Il vise également à promouvoir la concertation en vue de rapprocher, dans la mesure du possible, les points de vue et les positions francophones lors des grands forums internationaux sur l'environnement et d'appuyer la mise en œuvre des dispositions des conventions et accords multilatéraux au niveau national et régional. La ministre de l'Energie, des Mines, de l'Eau et de l'Environnement, Amina Benkhadra, a d'autant plus souligné l'importance de cette Ecole d'été, que celle-ci s'inscrit dans les défis et les enjeux du 3e millénaire. Il est plus que vital d'accroître les compétences des négociateurs et délégués des pays francophones en développement afin de leur permettre de jouer un rôle actif dans le cadre des prises de décisions environnementales à l'échelle internationale et d'insérer les préoccupations du Maroc dans les négociations multilatérales, a-t-elle précisé.

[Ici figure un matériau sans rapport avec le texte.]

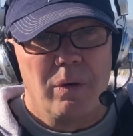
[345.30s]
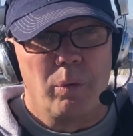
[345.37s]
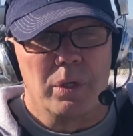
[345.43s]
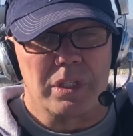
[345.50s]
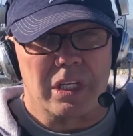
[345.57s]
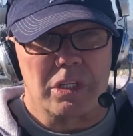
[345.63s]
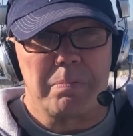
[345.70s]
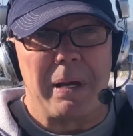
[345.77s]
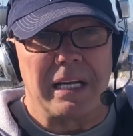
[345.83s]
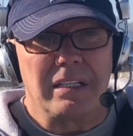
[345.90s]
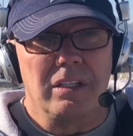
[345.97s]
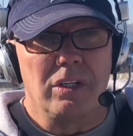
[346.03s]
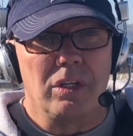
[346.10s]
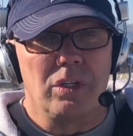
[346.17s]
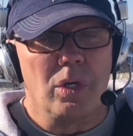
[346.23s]
was
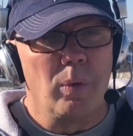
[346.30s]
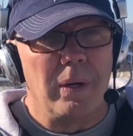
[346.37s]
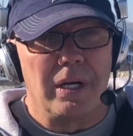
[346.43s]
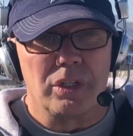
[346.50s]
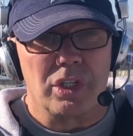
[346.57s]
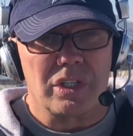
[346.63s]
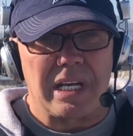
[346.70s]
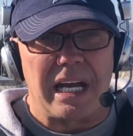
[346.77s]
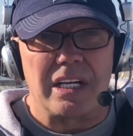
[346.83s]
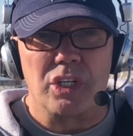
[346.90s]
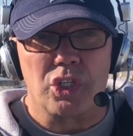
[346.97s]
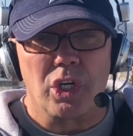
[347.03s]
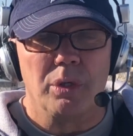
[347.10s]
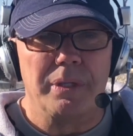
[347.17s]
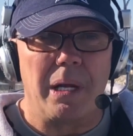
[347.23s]
expected to do well, just
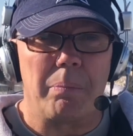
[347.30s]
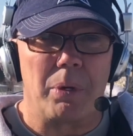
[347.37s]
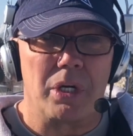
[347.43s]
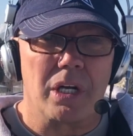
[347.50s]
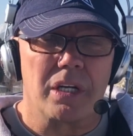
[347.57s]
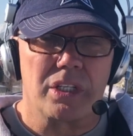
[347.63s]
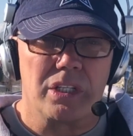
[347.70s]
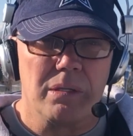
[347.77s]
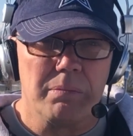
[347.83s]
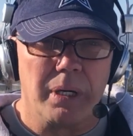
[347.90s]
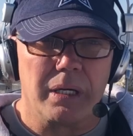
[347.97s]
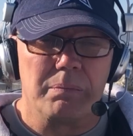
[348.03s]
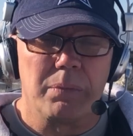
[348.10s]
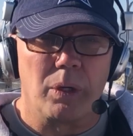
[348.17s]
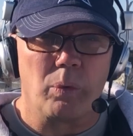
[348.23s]
hadn't shown that production.
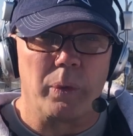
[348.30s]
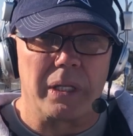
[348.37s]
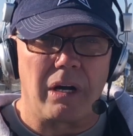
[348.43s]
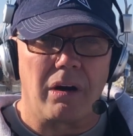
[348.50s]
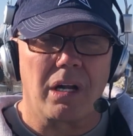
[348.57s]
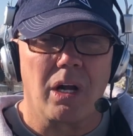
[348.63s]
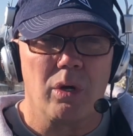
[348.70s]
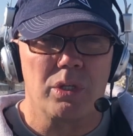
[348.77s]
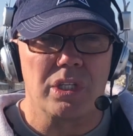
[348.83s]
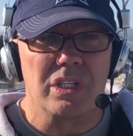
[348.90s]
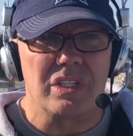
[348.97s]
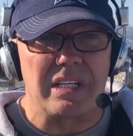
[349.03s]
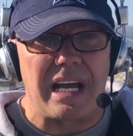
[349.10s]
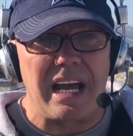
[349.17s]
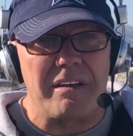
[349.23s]
But with our
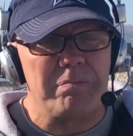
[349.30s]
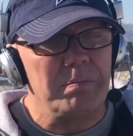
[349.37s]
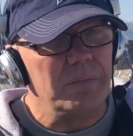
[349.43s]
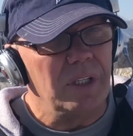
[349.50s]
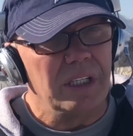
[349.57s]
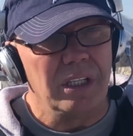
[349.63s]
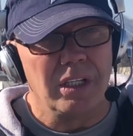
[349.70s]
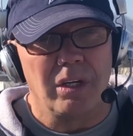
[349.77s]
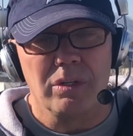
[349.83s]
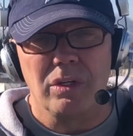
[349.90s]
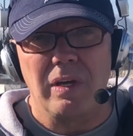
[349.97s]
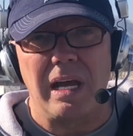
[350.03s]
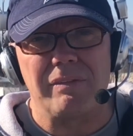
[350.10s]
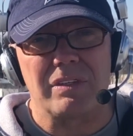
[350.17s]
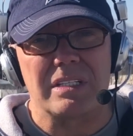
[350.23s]
coaching staff,
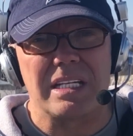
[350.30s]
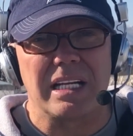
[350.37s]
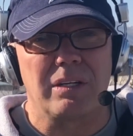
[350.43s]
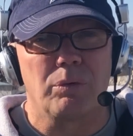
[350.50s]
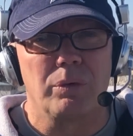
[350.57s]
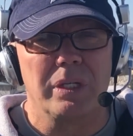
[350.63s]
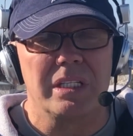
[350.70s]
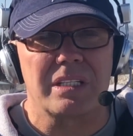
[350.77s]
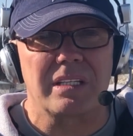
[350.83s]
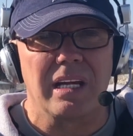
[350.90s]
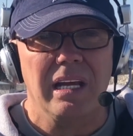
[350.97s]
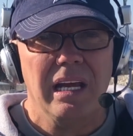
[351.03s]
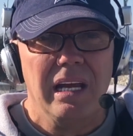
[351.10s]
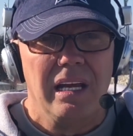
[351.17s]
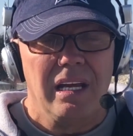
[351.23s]
you have to take a risk.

Il est apparu, en effet, lors d'une étude commandée par l'Institut de l'énergie et de l'environnement de la francophonie (IEPF) en 2006 que les pays francophones en développement, lors de participation active aux négociations internationales sur l'environnement, se heurtaient souvent à de nombreux obstacles liés notamment à l'insuffisance de leurs compétences en matière institutionnelle, technique, législative et réglementaire.

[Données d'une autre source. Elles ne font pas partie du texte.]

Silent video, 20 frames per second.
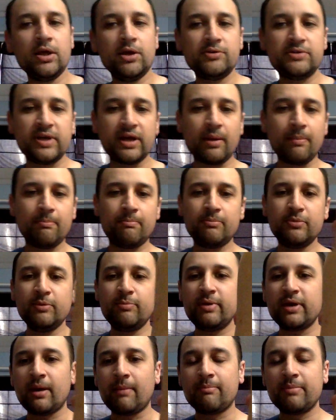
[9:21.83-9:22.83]
you pick a
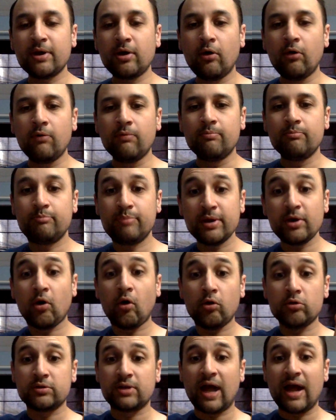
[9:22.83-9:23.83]
big
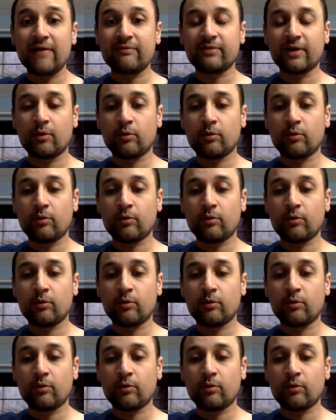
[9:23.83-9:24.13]
old knife,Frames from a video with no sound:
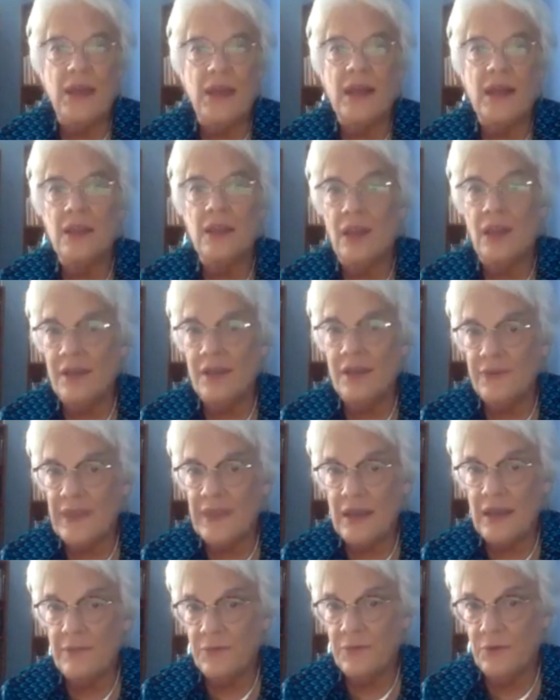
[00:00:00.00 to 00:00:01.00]
And I lost
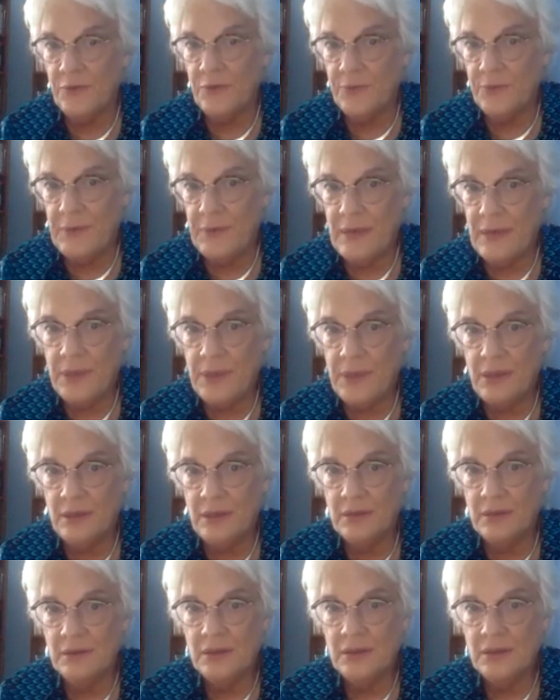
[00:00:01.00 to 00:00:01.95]
that first baby.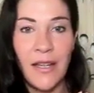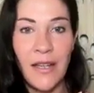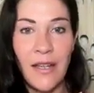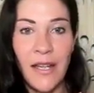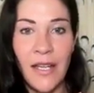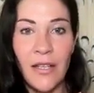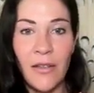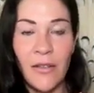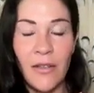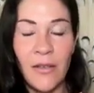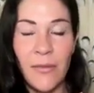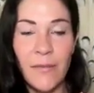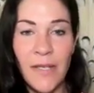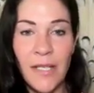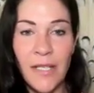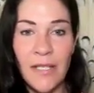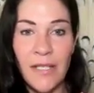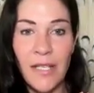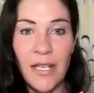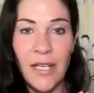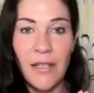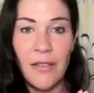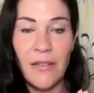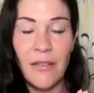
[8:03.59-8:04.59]
a looping
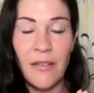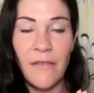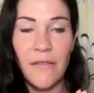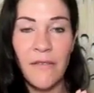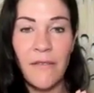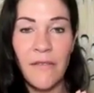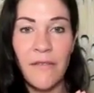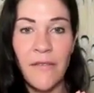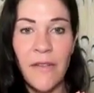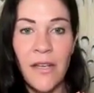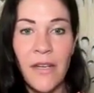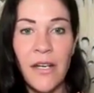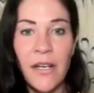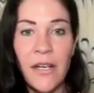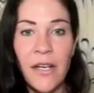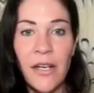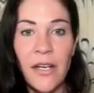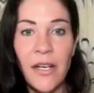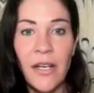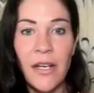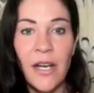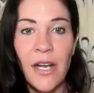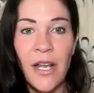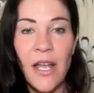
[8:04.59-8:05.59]
cycle of
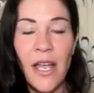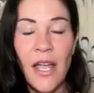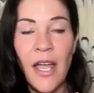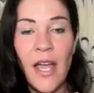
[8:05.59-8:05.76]
fear,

Afin de répondre aux besoins pressants de formation des pays francophones en développement dans le domaine des techniques de négociations internationales sur l'environnement et le développement durable, l'IEPF a mis en œuvre diverses actions dont celles concernant l'organisation d'écoles d'été francophones récurrentes sur les techniques de négociations internationales en matière d'environnement et de développement durable dans un contexte onusien. Dans le cas de l'édition 2009, la Convention sur la diversité biologique (CDB) et le processus de négociation sur l'Accès et le partage des avantages (APA) constitueront le cadre d'application privilégié des interventions des formateurs et des travaux des participants et devront à terme préparer à l'introduction des dispositions des conventions et leurs protocoles dans les politiques et plans d'actions nationaux.

La Francophonie, faut-il le rappeler, est activement présente dans les négociations internationales sur l'environnement et le développement durable depuis le Sommet de la Terre à Rio en 1992.

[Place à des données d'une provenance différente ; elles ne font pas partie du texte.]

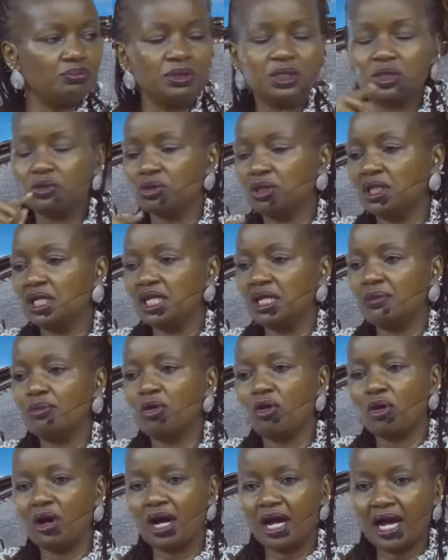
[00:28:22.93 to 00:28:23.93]
between him
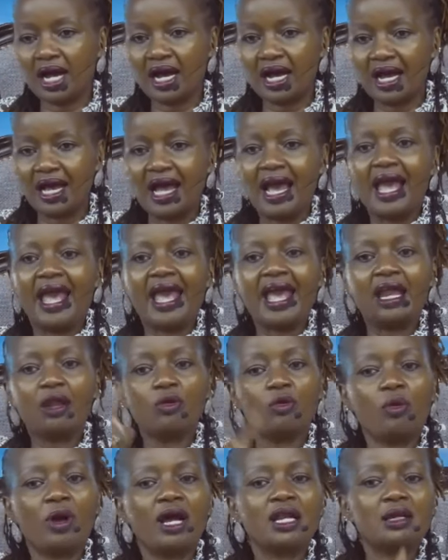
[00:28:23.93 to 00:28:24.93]
or her
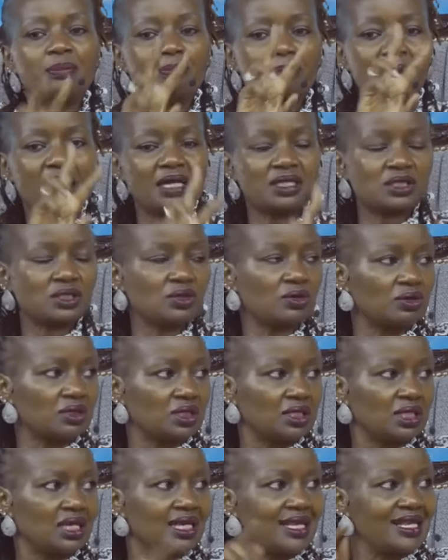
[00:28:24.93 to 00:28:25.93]
and one person
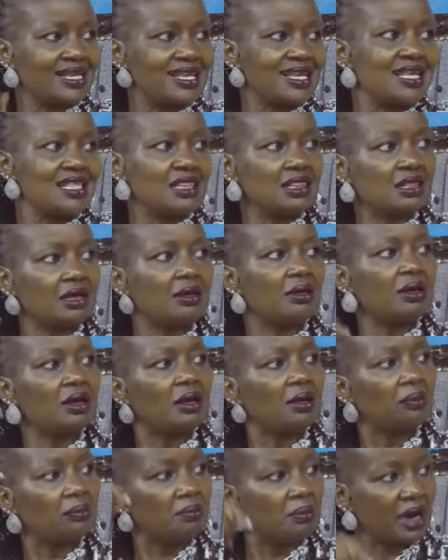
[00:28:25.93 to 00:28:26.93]
in
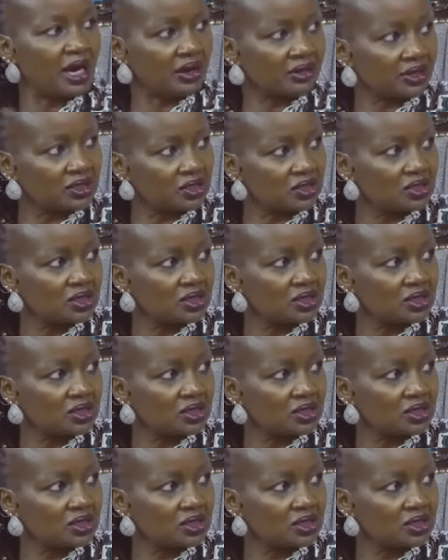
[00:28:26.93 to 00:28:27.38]
the marriage.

Depuis, l'ambition a été d'anticiper les grandes décisions mondiales et régionales dans ce domaine, et de rapprocher les points de vue afin de promouvoir l'adoption de positions communes aux pays de l'espace francophone et d'assurer une participation, la plus large possible, des pays francophones aux négociations sur les accords multilatéraux.

Les chefs d'Etat et de gouvernement de la francophonie, conscients de la nécessité d'apporter une contribution aux grandes décisions mondiales concernant l'environnement et la gestion des ressources naturelles, ont souhaité, dans la Déclaration de Ouagadougou (Xe Sommet), renforcer la concertation francophone dans le cadre des rencontres internationales concernant ces questions. Les activités du projet Concertation pour l'environnement et le développement durable s'inscrivent dans ce contexte et dans la dynamique définie par ce Xe Sommet.
Elles s'appuient sur l'expérience acquise sur plus d'une décennie de présence active de la francophonie à ces réunions, ainsi que sur les résultats de l'évaluation externe de l'activité.

Conventions internationales

Les pays de la Francophonie sont fortement impliqués dans les négociations internationales sur l'environnement et le développement durable depuis la première Conférence des ministres de l'Environnement des pays membres tenue à Tunis en 1991 et poursuivi dans le cadre du Sommet de la Terre à Rio en 1992. C'est autour de ces idées que s'est construite la démarche de concertation francophone dans le domaine de l'environnement, mise en œuvre tout au long des processus qui ont conduit à la mise en place et à la ratification des grandes Conventions issues de Rio (climat, biodiversité, désertification) et de leurs protocoles (Kyoto, Carthagena).